Source records:
::::::::
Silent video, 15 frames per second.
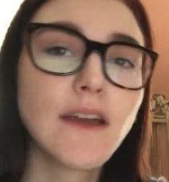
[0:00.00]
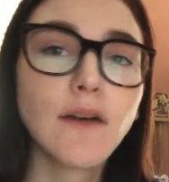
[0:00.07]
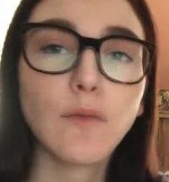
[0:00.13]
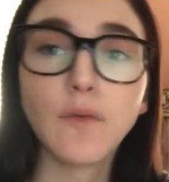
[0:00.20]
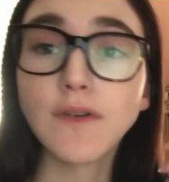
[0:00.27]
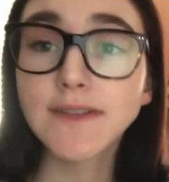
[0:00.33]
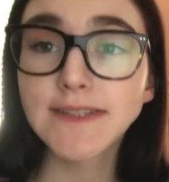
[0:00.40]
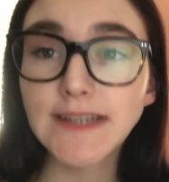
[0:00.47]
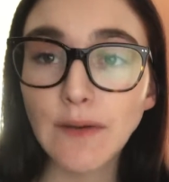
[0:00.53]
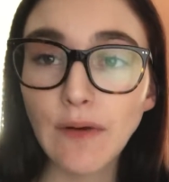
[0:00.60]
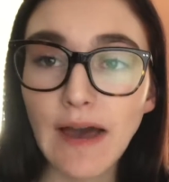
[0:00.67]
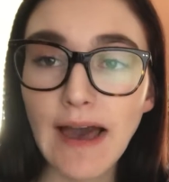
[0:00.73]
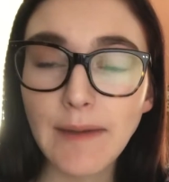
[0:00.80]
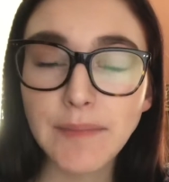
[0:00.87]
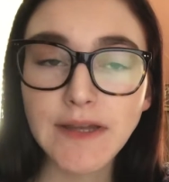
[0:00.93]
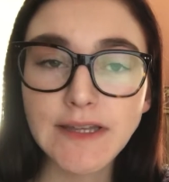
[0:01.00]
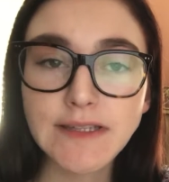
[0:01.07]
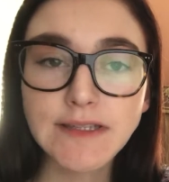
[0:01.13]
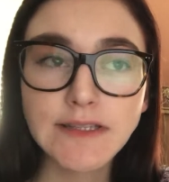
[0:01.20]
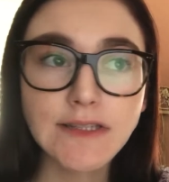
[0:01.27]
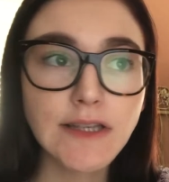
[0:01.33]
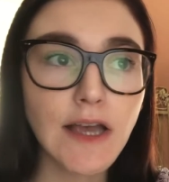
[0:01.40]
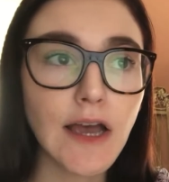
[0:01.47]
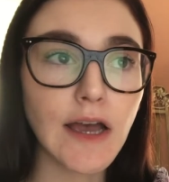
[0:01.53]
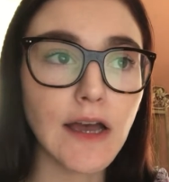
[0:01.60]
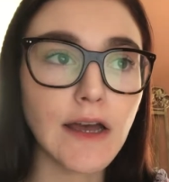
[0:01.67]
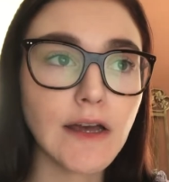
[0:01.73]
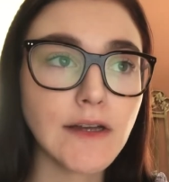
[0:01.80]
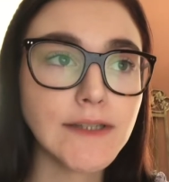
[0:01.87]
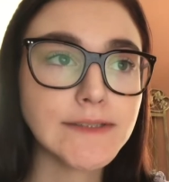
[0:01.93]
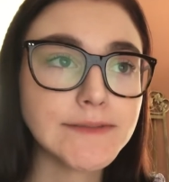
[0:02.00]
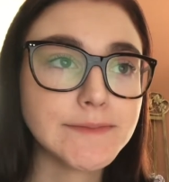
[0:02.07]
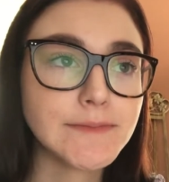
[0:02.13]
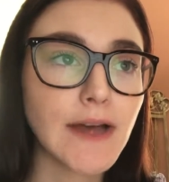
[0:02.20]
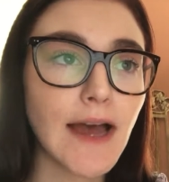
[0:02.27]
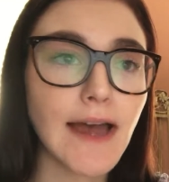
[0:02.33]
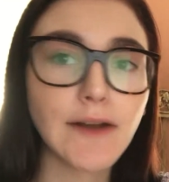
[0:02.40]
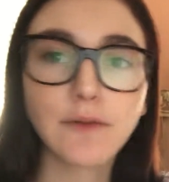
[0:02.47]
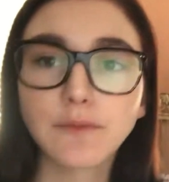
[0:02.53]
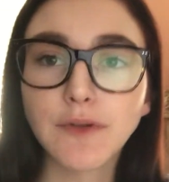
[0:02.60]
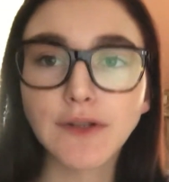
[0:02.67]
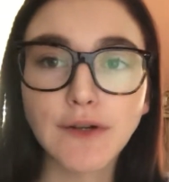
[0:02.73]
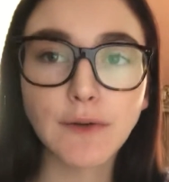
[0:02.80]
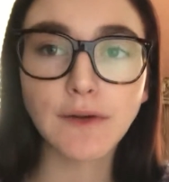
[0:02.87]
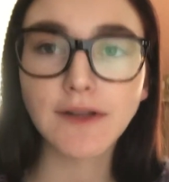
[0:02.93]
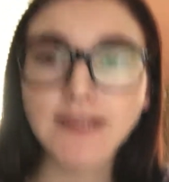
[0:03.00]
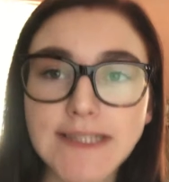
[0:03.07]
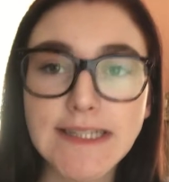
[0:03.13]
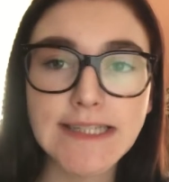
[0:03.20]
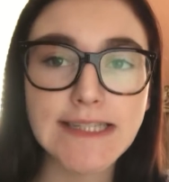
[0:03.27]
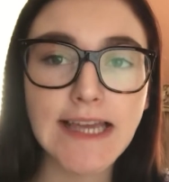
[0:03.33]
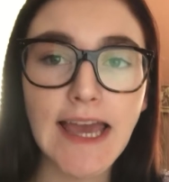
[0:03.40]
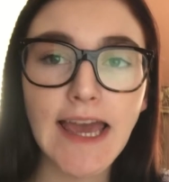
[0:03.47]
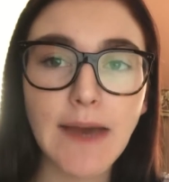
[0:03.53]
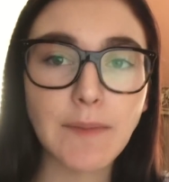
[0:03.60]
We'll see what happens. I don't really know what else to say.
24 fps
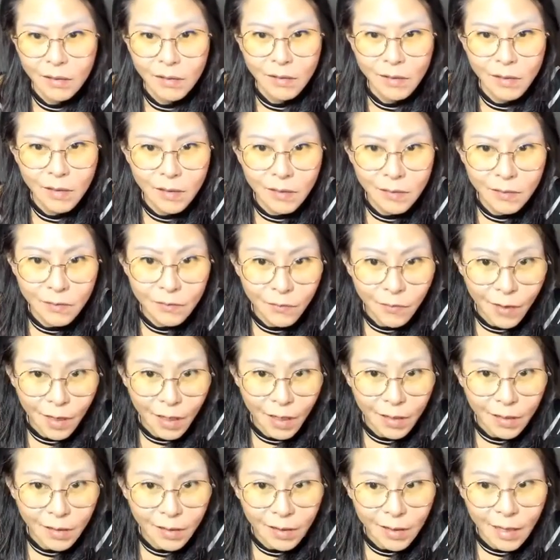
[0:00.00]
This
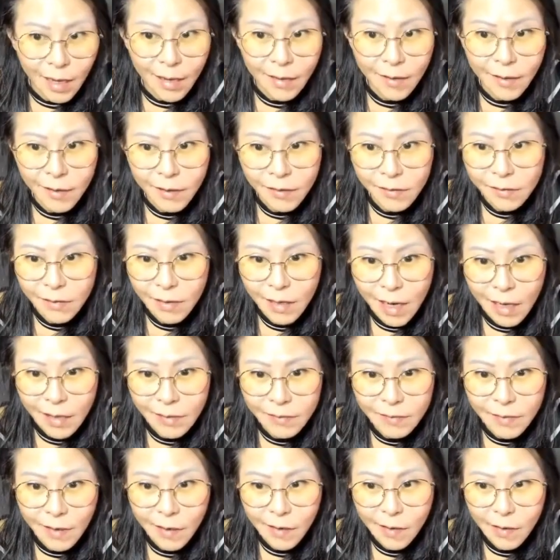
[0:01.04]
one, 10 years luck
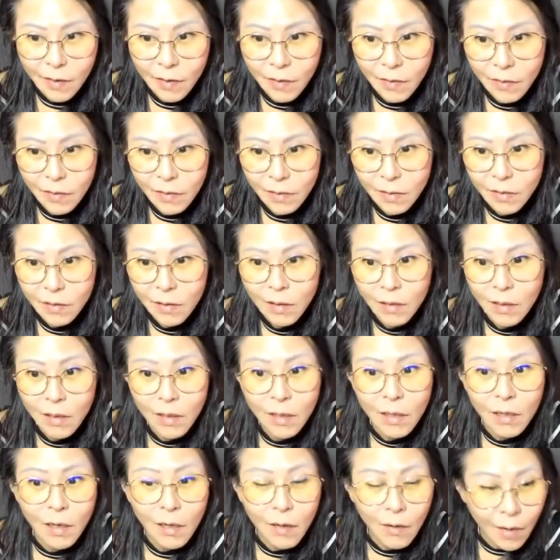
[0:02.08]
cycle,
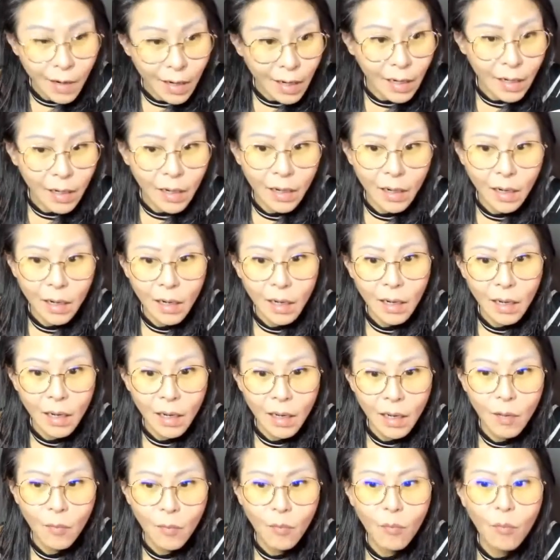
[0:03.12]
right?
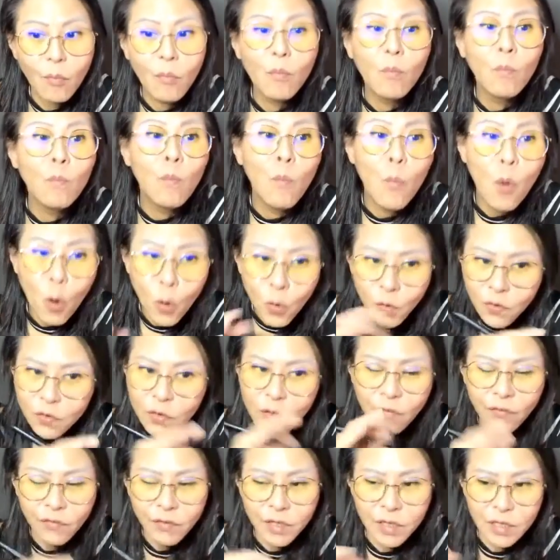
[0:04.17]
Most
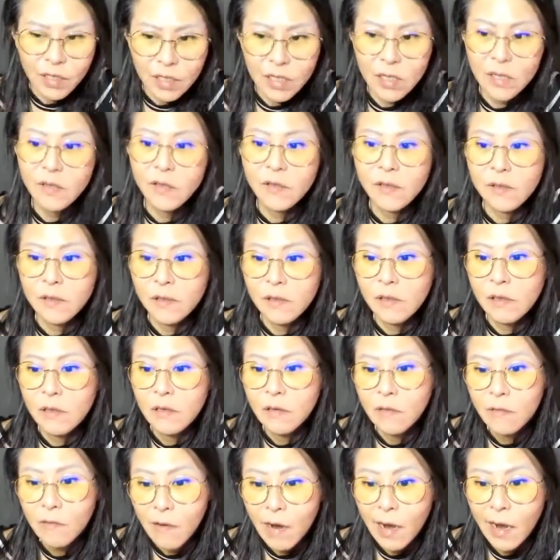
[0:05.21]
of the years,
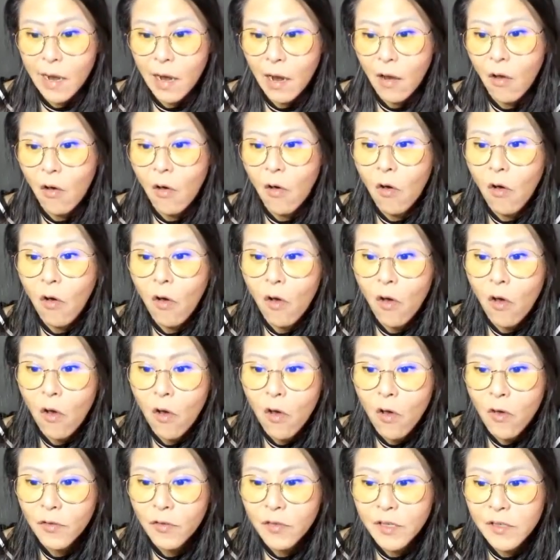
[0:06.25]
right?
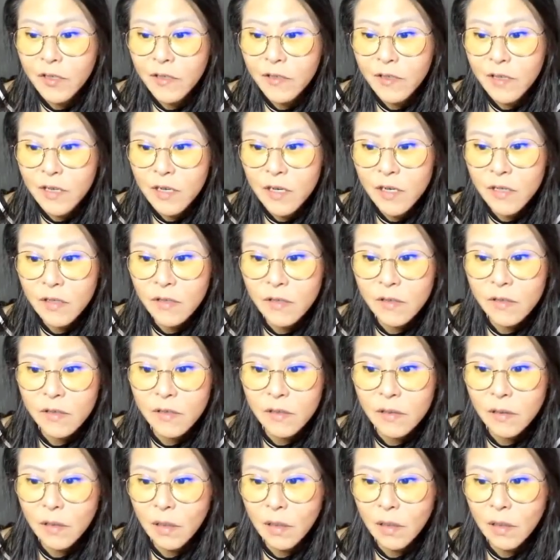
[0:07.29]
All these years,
::::::::
WHAT IS BEING ASKED
Would you reproduce the lines above exactly, without carrying over the pictures?

RESPONSE FOR THIS EXERCISE
Silent video, 15 frames per second.
[0:00.00]
[0:00.07]
[0:00.13]
[0:00.20]
[0:00.27]
[0:00.33]
[0:00.40]
[0:00.47]
[0:00.53]
[0:00.60]
[0:00.67]
[0:00.73]
[0:00.80]
[0:00.87]
[0:00.93]
[0:01.00]
[0:01.07]
[0:01.13]
[0:01.20]
[0:01.27]
[0:01.33]
[0:01.40]
[0:01.47]
[0:01.53]
[0:01.60]
[0:01.67]
[0:01.73]
[0:01.80]
[0:01.87]
[0:01.93]
[0:02.00]
[0:02.07]
[0:02.13]
[0:02.20]
[0:02.27]
[0:02.33]
[0:02.40]
[0:02.47]
[0:02.53]
[0:02.60]
[0:02.67]
[0:02.73]
[0:02.80]
[0:02.87]
[0:02.93]
[0:03.00]
[0:03.07]
[0:03.13]
[0:03.20]
[0:03.27]
[0:03.33]
[0:03.40]
[0:03.47]
[0:03.53]
[0:03.60]
We'll see what happens. I don't really know what else to say.
24 fps
[0:00.00]
This
[0:01.04]
one, 10 years luck
[0:02.08]
cycle,
[0:03.12]
right?
[0:04.17]
Most
[0:05.21]
of the years,
[0:06.25]
right?
[0:07.29]
All these years,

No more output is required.